Tom Byrne: I worked from November of 1992 until April of 1994, I then got job at a developer as an artist. The first game we worked on went through Sega third party submissions. It passed.
Sega-16: Many of those who have aspired to enter the video game industry have seen testing as a way to get a foot in the door. Do you think this still holds true?
Tom Byrne: It could be one avenue. You’ll learn how the business works, and you can make some great connections. I think the best way to get a job is learning programming, 3D modeling, and level editors like UnrealEed. Look at all the free tools available, Internet access, etc – in the early nineties there was none of that. Back then I wanted in, I wanted access to the tools! Now it’s pretty much a download away!
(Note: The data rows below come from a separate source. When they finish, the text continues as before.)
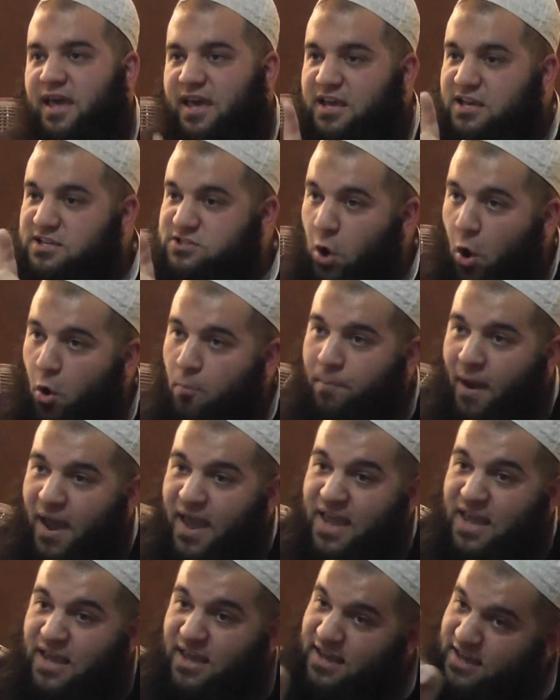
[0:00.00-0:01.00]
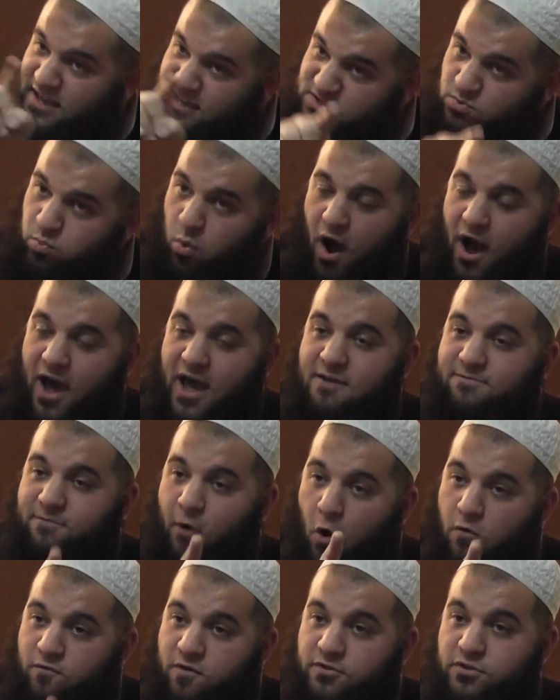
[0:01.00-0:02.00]
He's obeying his
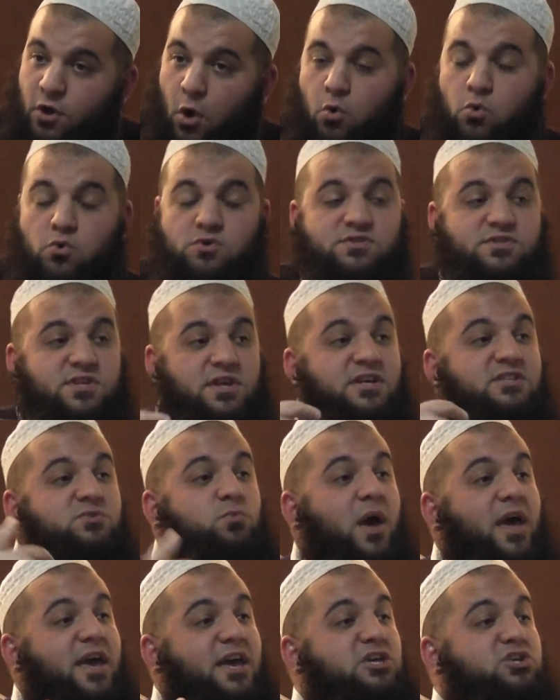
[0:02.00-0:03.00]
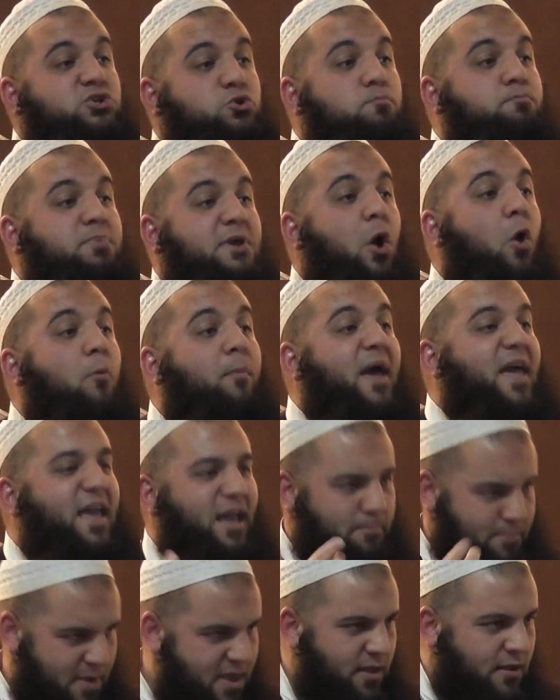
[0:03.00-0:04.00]
wife over those things where he should be
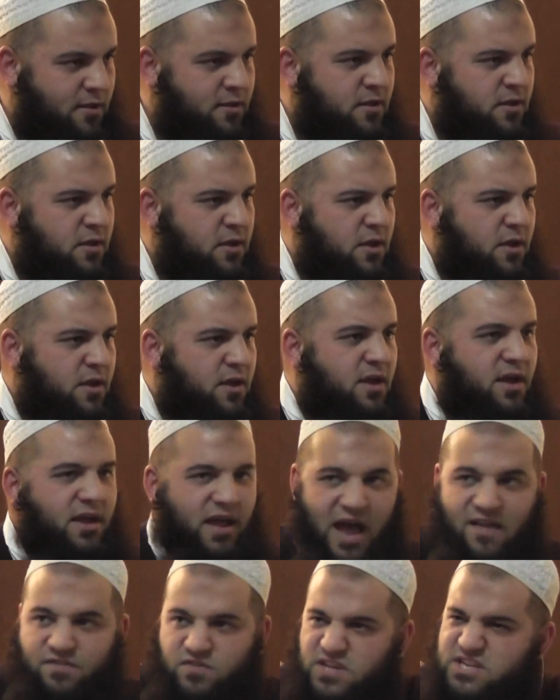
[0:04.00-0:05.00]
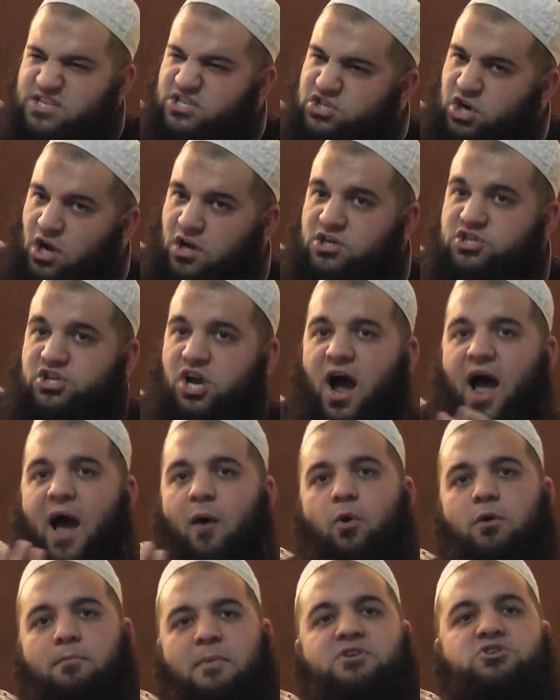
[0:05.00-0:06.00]
obeying me. At this juncture
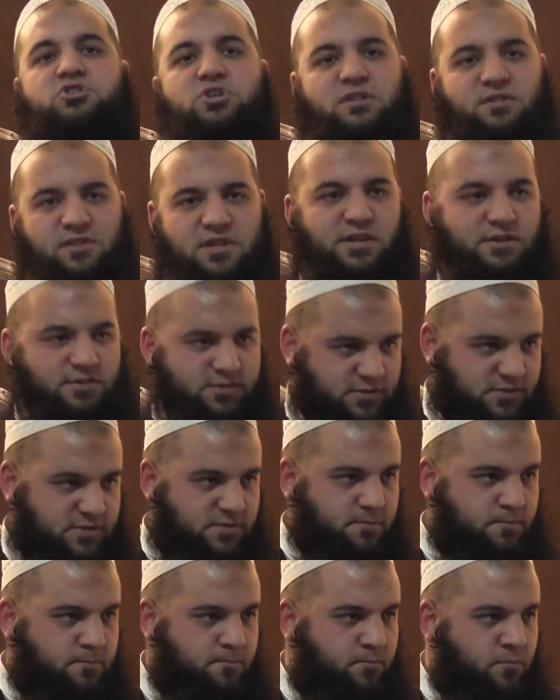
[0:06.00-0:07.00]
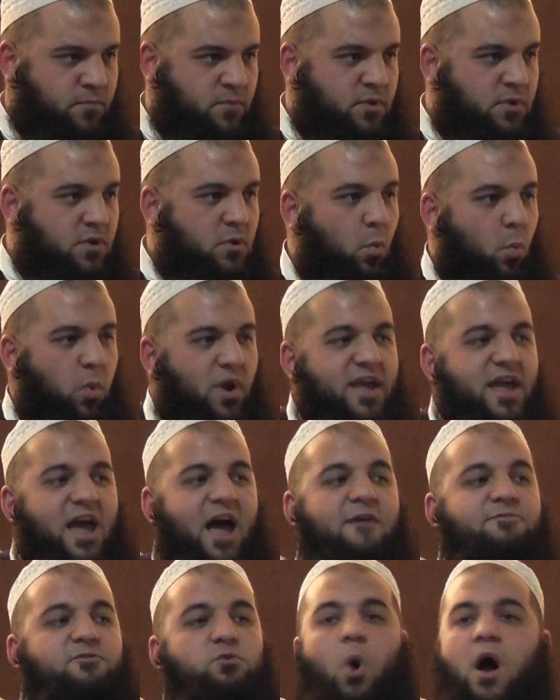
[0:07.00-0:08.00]
I will mention this. We
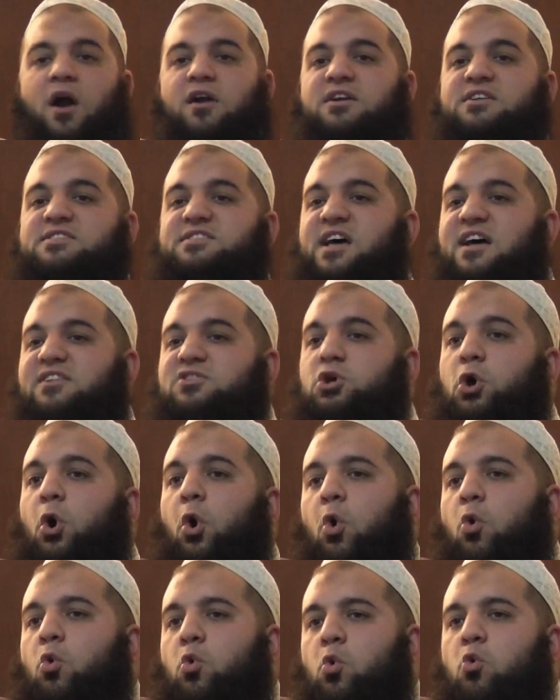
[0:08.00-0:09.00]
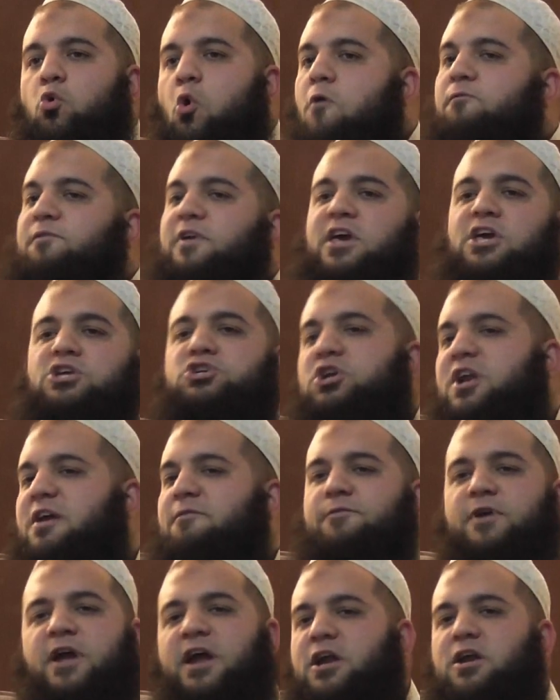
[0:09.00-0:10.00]
have to understand the huquq of each and
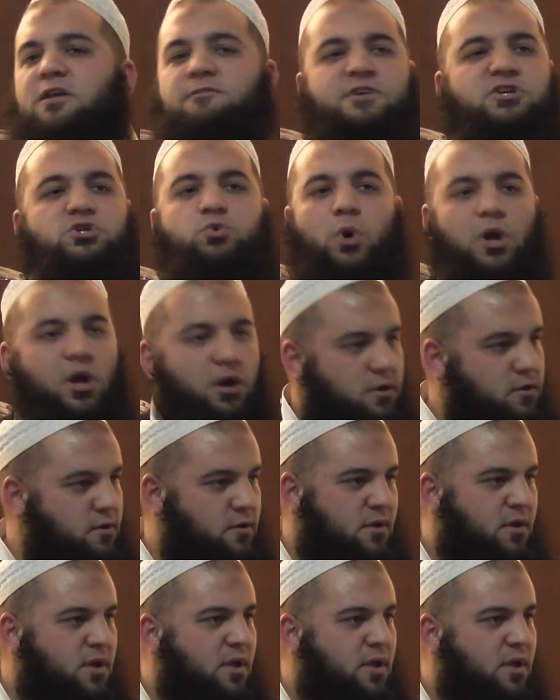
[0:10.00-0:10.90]
every individual.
Look at the guy who created Counter Strike… with a little inspiration and motivation anyone can create a top-selling game. It has to be good, but that’s up to you!! If you get a testing gig, always make a good impression, make an effort to be sociable, punctual, and try to have at least, average writing skills. Higher-ups will read your reports, so what you write and how you write can determine your career’s future. If one was to pursue a producer gig, it might help to go up the chain from test. I guess testing wouldn’t hurt if you wanted to work in development. So, in summary, it wouldn’t hurt to have a test background.
We would like to thank Mr. Byrne for taking the time for this interview.